#### [YOUR OBJECTIVE]
From the data below, return the exact lines starting at the line containing "Frames from a" and ending at the line containing "Transcript: este momento, que", both included, and nothing else.

---------- DATASET RECORDS

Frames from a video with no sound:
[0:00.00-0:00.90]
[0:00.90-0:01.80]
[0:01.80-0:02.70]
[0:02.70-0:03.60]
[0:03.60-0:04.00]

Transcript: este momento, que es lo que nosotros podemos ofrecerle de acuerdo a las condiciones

--------------------
---------- DATASET RECORDS

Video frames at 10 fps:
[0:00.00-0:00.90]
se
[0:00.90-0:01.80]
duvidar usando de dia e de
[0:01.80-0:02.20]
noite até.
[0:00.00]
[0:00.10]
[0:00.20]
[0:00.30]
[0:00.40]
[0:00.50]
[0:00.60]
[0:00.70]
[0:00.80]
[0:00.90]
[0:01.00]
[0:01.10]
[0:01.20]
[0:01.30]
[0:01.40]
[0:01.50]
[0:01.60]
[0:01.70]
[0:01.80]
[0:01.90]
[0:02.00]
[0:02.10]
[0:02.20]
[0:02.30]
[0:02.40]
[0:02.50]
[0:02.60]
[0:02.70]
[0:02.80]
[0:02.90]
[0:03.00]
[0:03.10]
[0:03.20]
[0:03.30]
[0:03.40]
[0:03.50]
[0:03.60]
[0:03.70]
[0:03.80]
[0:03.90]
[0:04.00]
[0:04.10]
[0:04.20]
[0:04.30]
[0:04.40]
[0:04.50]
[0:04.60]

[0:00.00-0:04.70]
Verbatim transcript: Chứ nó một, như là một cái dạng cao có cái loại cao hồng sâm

--------------------

#### [EXERCISE ANSWER]
Frames from a video with no sound:
[0:00.00-0:00.90]
[0:00.90-0:01.80]
[0:01.80-0:02.70]
[0:02.70-0:03.60]
[0:03.60-0:04.00]

Transcript: este momento, que es lo que nosotros podemos ofrecerle de acuerdo a las condiciones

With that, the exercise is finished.